╔══

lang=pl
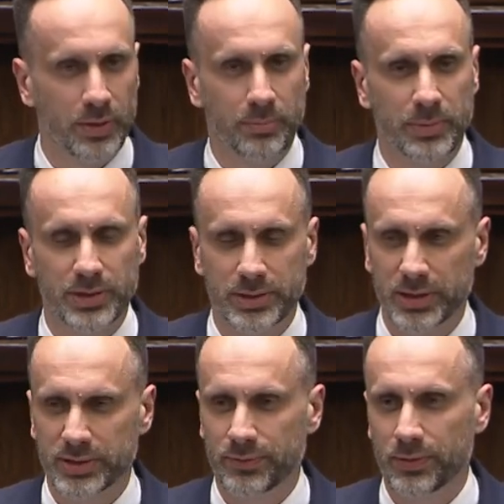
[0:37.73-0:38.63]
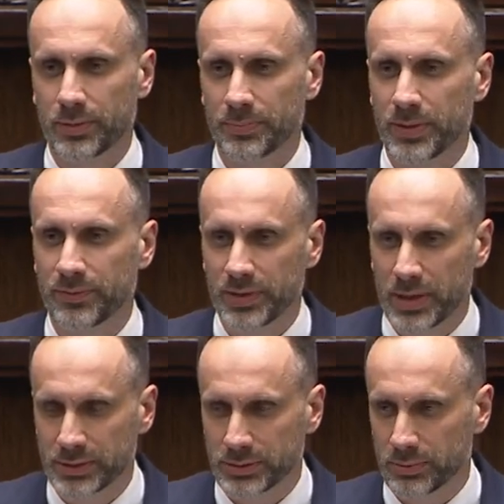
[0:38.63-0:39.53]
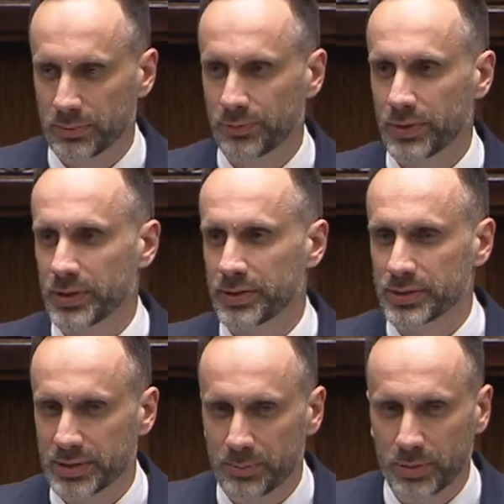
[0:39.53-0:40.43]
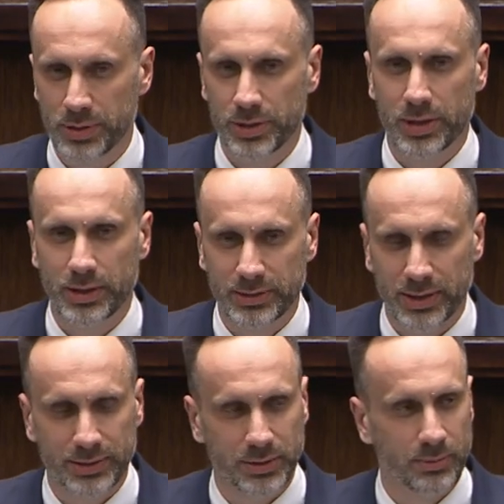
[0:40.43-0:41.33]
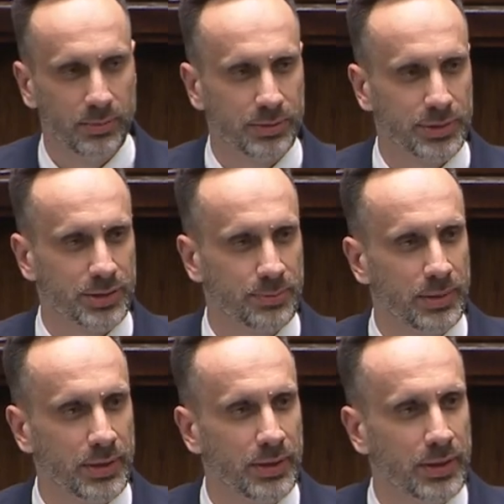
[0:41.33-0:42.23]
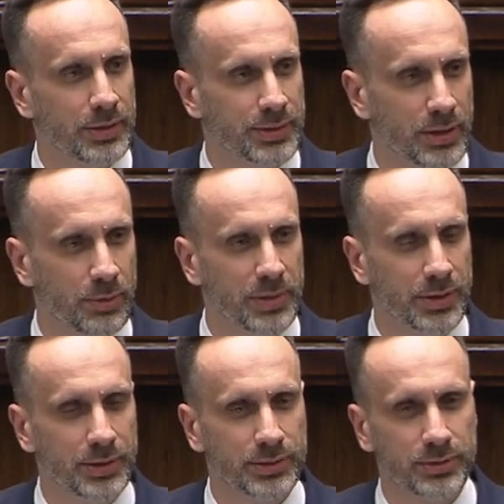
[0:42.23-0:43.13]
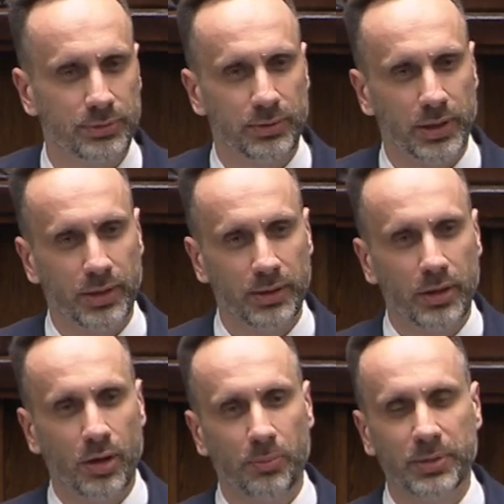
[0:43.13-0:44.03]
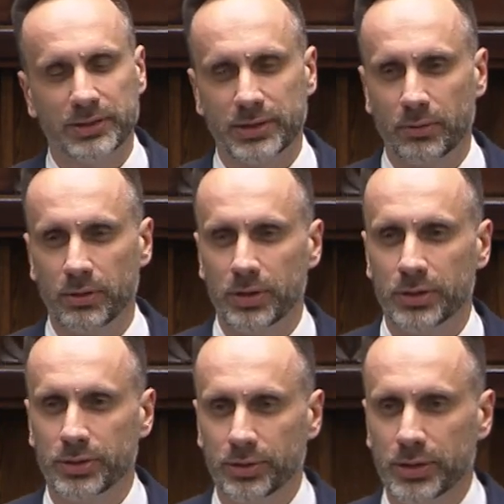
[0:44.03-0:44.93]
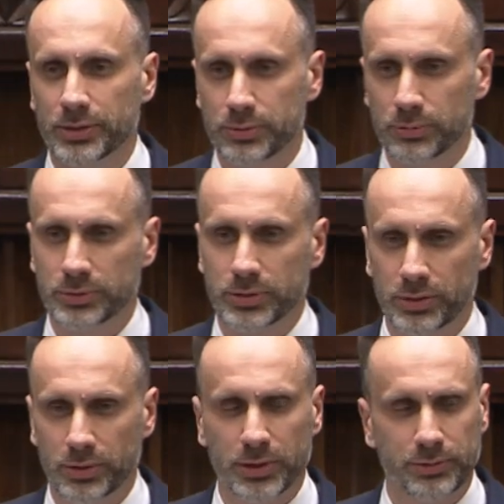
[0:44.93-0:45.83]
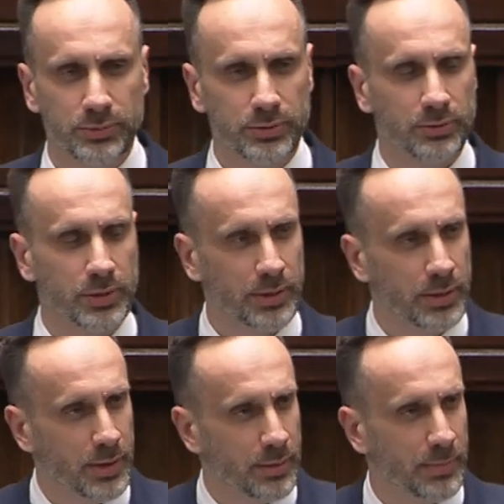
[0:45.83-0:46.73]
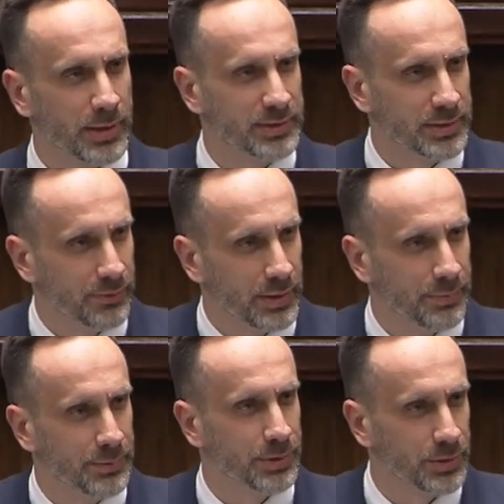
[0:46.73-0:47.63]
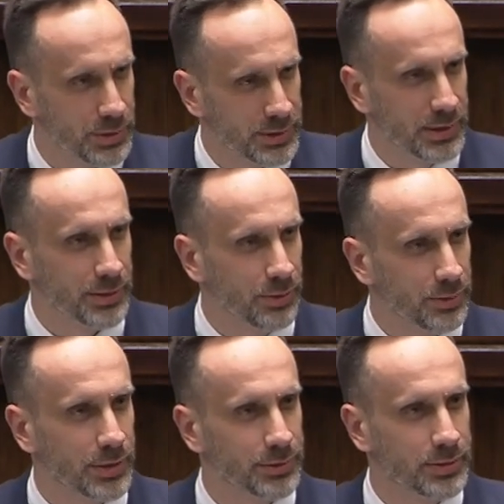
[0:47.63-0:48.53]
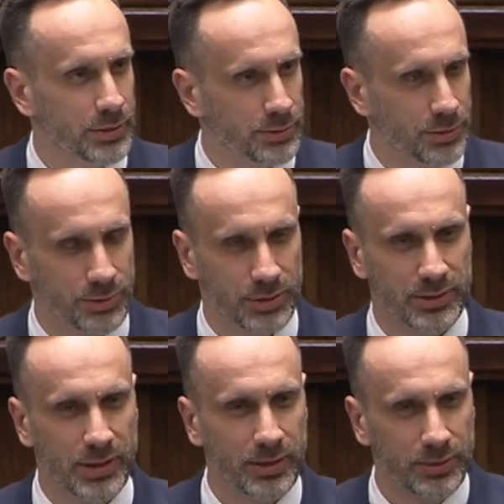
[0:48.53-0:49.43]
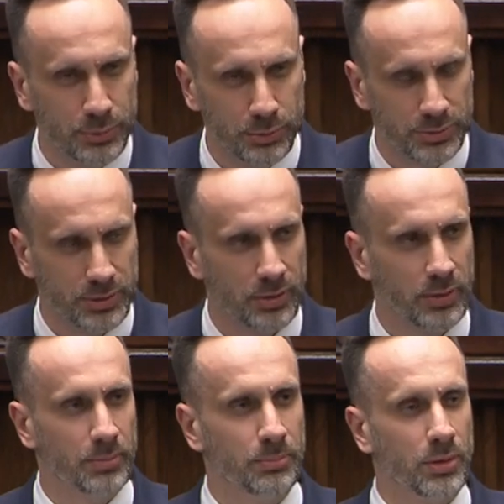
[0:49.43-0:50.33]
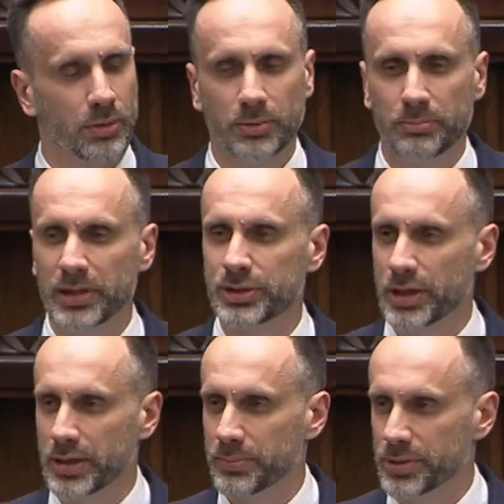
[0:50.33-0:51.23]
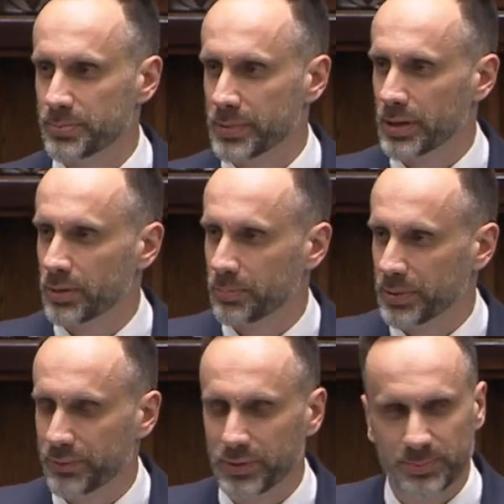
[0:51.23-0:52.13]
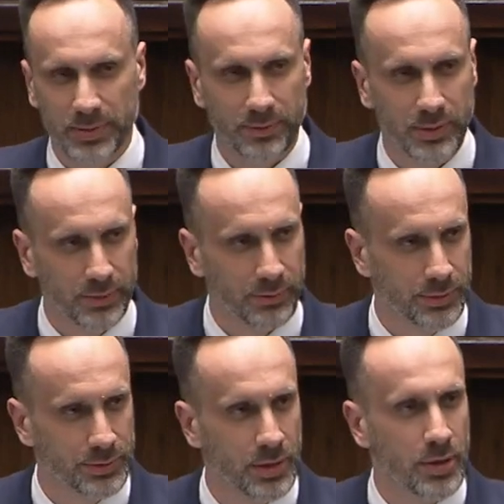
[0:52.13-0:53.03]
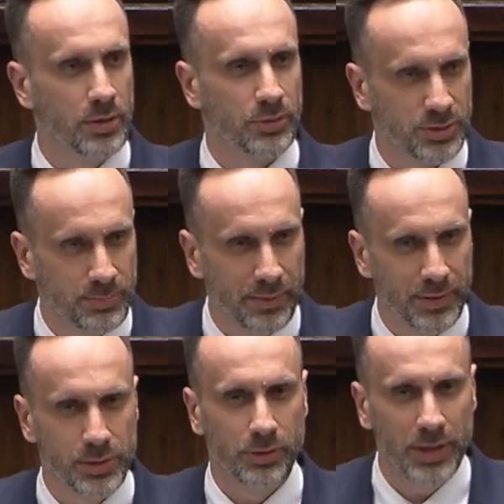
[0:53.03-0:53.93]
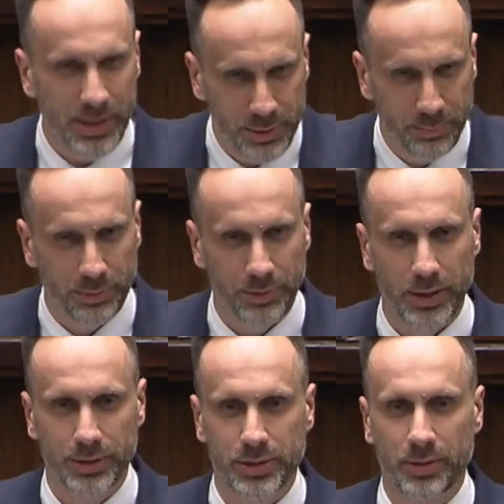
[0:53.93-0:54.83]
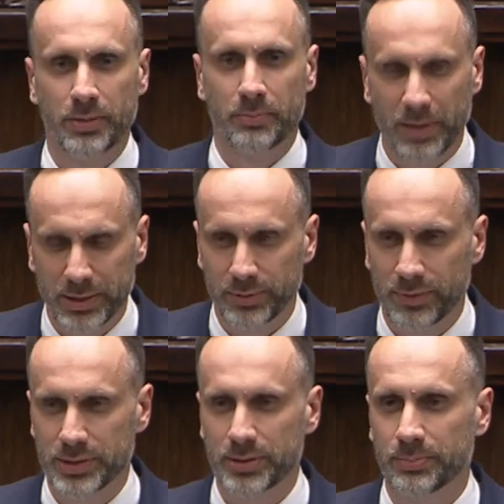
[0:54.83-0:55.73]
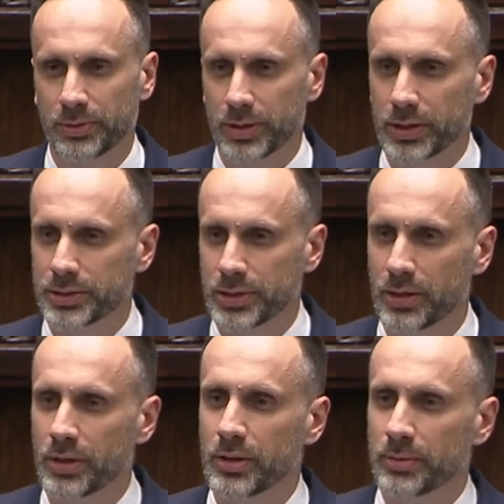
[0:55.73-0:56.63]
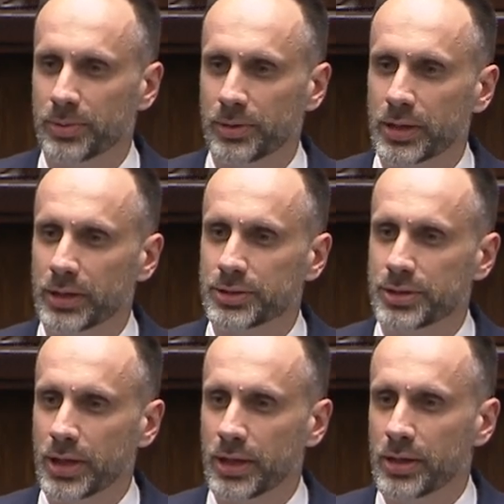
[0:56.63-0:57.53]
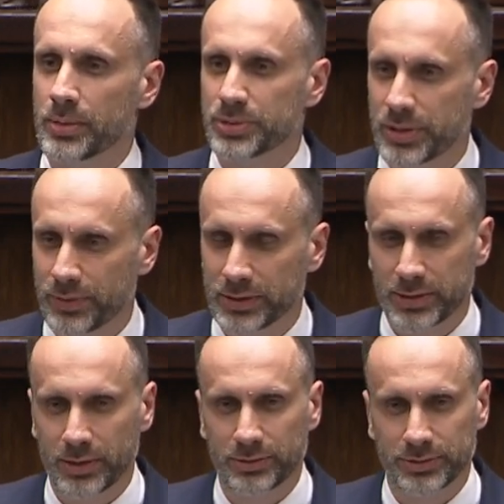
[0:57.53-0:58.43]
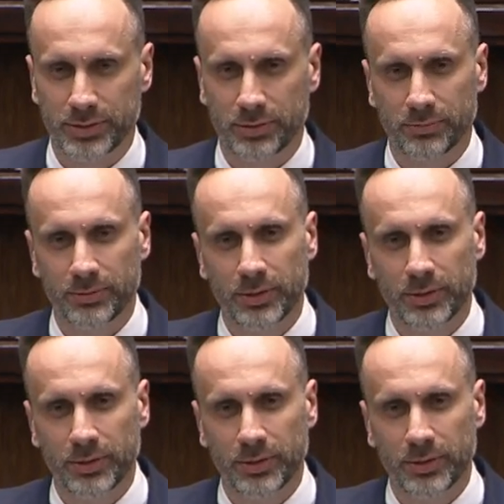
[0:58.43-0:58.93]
Ministerstwo Finansów nie zajmuje się realizacją chociażby tych obietnic, które obiecał Donald Tusk, Donald Tusk, który ma ksywę drożyzna, Donald drożyzna Tusk bo my chcielibyśmy jako Prawo i Sprawiedliwość rozmawiać o naszym projekcie, bardzo ważnym projekcie, projekcie przywracającym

╚══

About this exercise
Retype every entry above exactly and, please, skip the pictures.

Answer space
lang=pl
[0:37.73-0:38.63]
[0:38.63-0:39.53]
[0:39.53-0:40.43]
[0:40.43-0:41.33]
[0:41.33-0:42.23]
[0:42.23-0:43.13]
[0:43.13-0:44.03]
[0:44.03-0:44.93]
[0:44.93-0:45.83]
[0:45.83-0:46.73]
[0:46.73-0:47.63]
[0:47.63-0:48.53]
[0:48.53-0:49.43]
[0:49.43-0:50.33]
[0:50.33-0:51.23]
[0:51.23-0:52.13]
[0:52.13-0:53.03]
[0:53.03-0:53.93]
[0:53.93-0:54.83]
[0:54.83-0:55.73]
[0:55.73-0:56.63]
[0:56.63-0:57.53]
[0:57.53-0:58.43]
[0:58.43-0:58.93]
Ministerstwo Finansów nie zajmuje się realizacją chociażby tych obietnic, które obiecał Donald Tusk, Donald Tusk, który ma ksywę drożyzna, Donald drożyzna Tusk bo my chcielibyśmy jako Prawo i Sprawiedliwość rozmawiać o naszym projekcie, bardzo ważnym projekcie, projekcie przywracającym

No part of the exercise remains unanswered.